Одиночество рождается, когда давно давно в детстве ребенок разочаровывается. Кажется, что навсегда. Разочаровывается в том, что можно доверять, открываться, можно показывать свою искреннюю радость или откровенную печаль. Ребенок чувствует себя не услышанным, даже если оба родители рядом, не пьют и не избивают, даже если родители очень даже образованные себе люди и заставляют читать хорошие книжки и посылают в разнообразные хорошие кружки. Не зависимо ни от каких внешних забот и поддержки, одиночество рождается, когда ребенок не может быть искренним. Когда искренность наказывается насмешкой, издевкой: детская радость смешит любимых взрослых детскостью, грусть тоже не имеет значения. И вообще кажется, что все, что ребенок чувствует – не важно, потому что он еще ребенок и ничего не понимает в колбасных обрезках. Одиночество рождается, когда есть обязанности, но нет прав, есть картинка, которой ребенок должен соответствовать, а истинное детское Я должно прятаться за роли, чтобы не быть высмеянным.
Так вот с моей подругой мы писали письма. Мы рассказывали друг другу, как одиночество бесконечно, как весь мир одинок, и на самом деле нет ни любви, ни бога, потому что все выдумано, чтобы только убежать от этой единственной истины. Мы не искали выхода, мы верили в нашу правду. Мы любили наше одиночество с его бесконечной тоской и душераздирающий сартровщиной внутри.
Одинокие не доверяют. Никогда, никому. И не только по мелочам (в пакетике с кофе действительно то, что на нем написано?, и правду ли говорит друг, когда говорит, что любит?), но и по-крупному: если узнают, какой я на самом деле, то поймут, что я не достоин любви, я ничтожество. Одинокие не доверяют и себе, потому что глубоко внутри уверены, что их не за что любить, что им нельзя помочь, что они удачные обманщики всего мира, если ими начинают восхищаться или хотят быть с ними вместе. Презрение – откровенное или мысленное – частый побочный синдром одиночества, особенно болезненный для всех.
А выход? Выход есть. Через прощение, доверие и благодарность. Такие простые слова. Такие значительные.
Прощение тех, кто тогда так разочаровал. Прощение родителей, потому что они были закованы в их системы поведения, в их жизненные убеждения и картинки и не могли иначе, потому что и они росли с их родителями в их сложное время (оно, кстати, всегда у всех сложное). Прощение, влекущее за собой принятие того, что мир – это не то, каким мы познали его родительскими глазами. Мир больше. И мы сами – больше, чем то, чему научились о нас до сих пор. И нет черного и белого, а целая палитра красок.
Доверие тем, кто рядом. Без страха предательства. Потому что если тебя предают, то ты можешь молча посмотреть в глаза, улыбнуться и сказать спасибо за урок, и уйти. Обидеть можно только того, кто позволяет себя обидеть. Слова, осознанно призванные причинить боль, слова из уст обидчика – его собственная боль, его собственный страх ли, тоска ли. Иначе – обижаются только те, кто чувствует одну и ту же боль, так хорошо давно знакомую. «Я ничего не стою», «я хуже, меньше, глупее, и пр. других» и т.д. Доверие, что тебя любят, какой ты есть, доверие, что ты не лучше и не хуже других – к чему эти выученные оценки? Доверие себе и своим чувствам, их выражению – искренняя выраженная радость не может быть смешной. Смеются над другими ведь только те, кто ранен сам.

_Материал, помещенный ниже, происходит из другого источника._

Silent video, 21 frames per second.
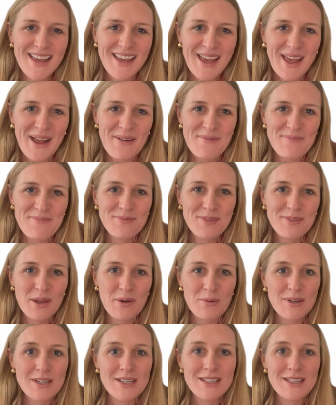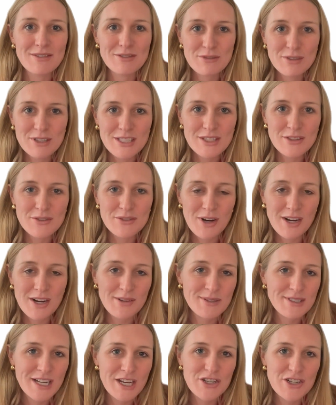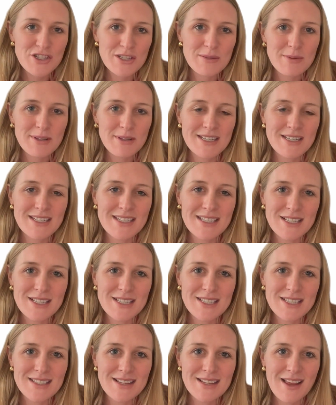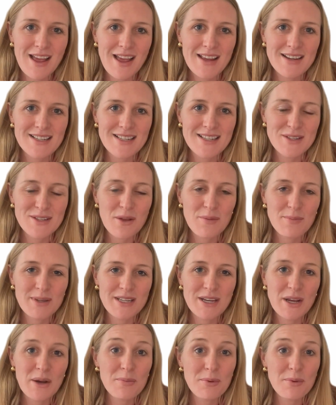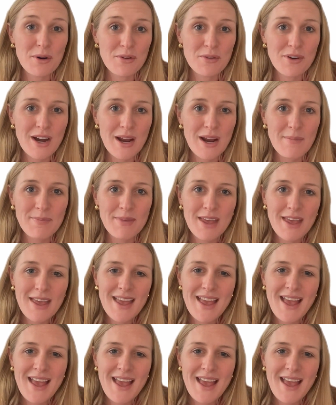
that we really try to intentionally build into this T-cell BDL program,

И благодарность. За свое существование, за жизнь – так знакомое тем, кто пережил смертельное заболевание. За тепло и добро, которое есть во всех сердцах. Бескрайняя благодарность за каждую добрую мелочь, которую кто-то делает для тебя. Благодарность себе самому, за тот путь, которым мы идем, за все переживание и то взросление, за мудрость и легкость, и чистоту мыслей, и ясность чувств. За интуицию и за тишину внутри. Бескрайняя благодарность тем, кто рядом даже когда мы гадкие, страшные, пьяные или невыносимые, больные или взбалмошные. Благодарность за то, что рядом есть кто-то. Благодарность за то, что я у меня есть.
Этим мы занимаемся в «процессе Хоффмана».
А моя подруга? Мы расстались. Разрослись в разные стороны. Она когда-то просто исчезла с моего горизонта. И я еще долго знала, что я люблю ее «на всегда», как и мое одиночество, не смотря ни на что. Но годы спустя, встретившись, я почувствовала, что ее одиночество не подпускает меня близко, и дружба для меня – это что-то другое, и что она не может иначе. Просто так вот разошлись в пространстве.
Это мое письмо – ей, наверное. Про то, что я ошибалась, и что одиночество – это заблуждение из жалости к самому себе. Тот, кто умеет быть наедине с собой, не тоскуя, - не одинок. В этом разница между одиночеством и свободой.